Abbas and Dahlan: "The PA president last week requested 
three different countries to freeze fixed and liquid assets belonging 
to former Fatah strongman Muhammad Dahlan amid 
ongoing corruption charges" [Source]. Dahlan meanwhile has been
making corruption charges of his own against Abbas and family. 
And that's before we start to factor the newest edition of the Palestinian Arab national past-time - vicious infighting - into the equation. A well-documented Jonathan Schanzer article, "When Palestinian Politics Get Personal" in latest Weekly Standard lays out the contours of the Mahmoud Abbas witch-hunt to bring down Mohammad Dahlan:

It underscores the fact that Abbas has consolidated power, and that he will abide no challenges. Abbas’s whims bode poorly for the Palestinian Authority, which may now expend more energy settling scores than resolving the long-standing conflict with Israel.


The whole Weekly Standard article is worth reading for the sharp light it shines on the sea of money the Palestinian Arab leadership has looted from international aid agencies and from its own subjects over the past three decades.

Guy Bechor wraps up his analysis with a glance at the fleeting moment in the sun achieved by the Gazan Palestinian Arabs during the blockade-busting glory days of the last two years.

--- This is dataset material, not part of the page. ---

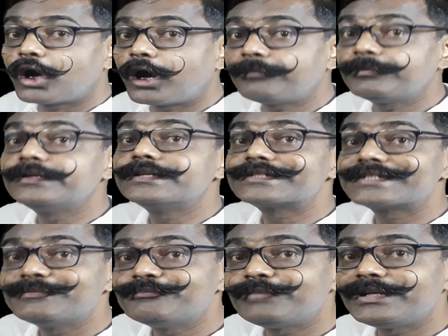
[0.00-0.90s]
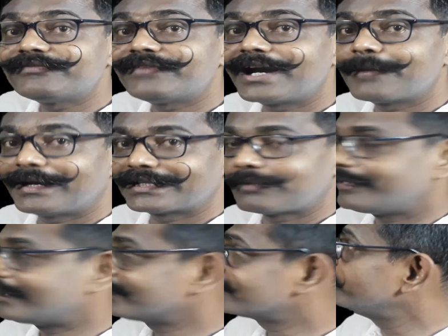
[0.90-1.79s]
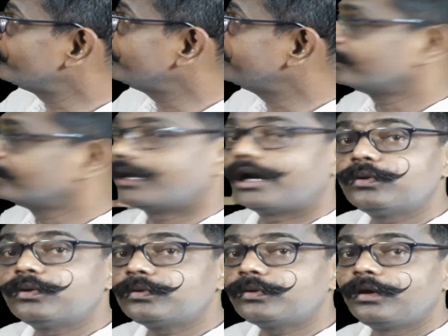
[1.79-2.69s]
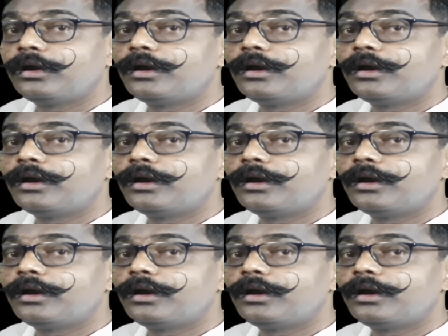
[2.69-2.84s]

of simplified mathematical way. How?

Now, when the siege is no longer in place [he notes] with the border crossing to Egypt open to people and goods, how will the organization survive on the public relations front? This may be the worst problem faced by a group that lives off anti-Israel slogans and now finds itself crashing against the rocks of reality.

Rocks of reality? Now there's an image to have in mind when the next choreographed, media-coordinated rock-throwing attack on Israelis appears in your newspaper or evening TV.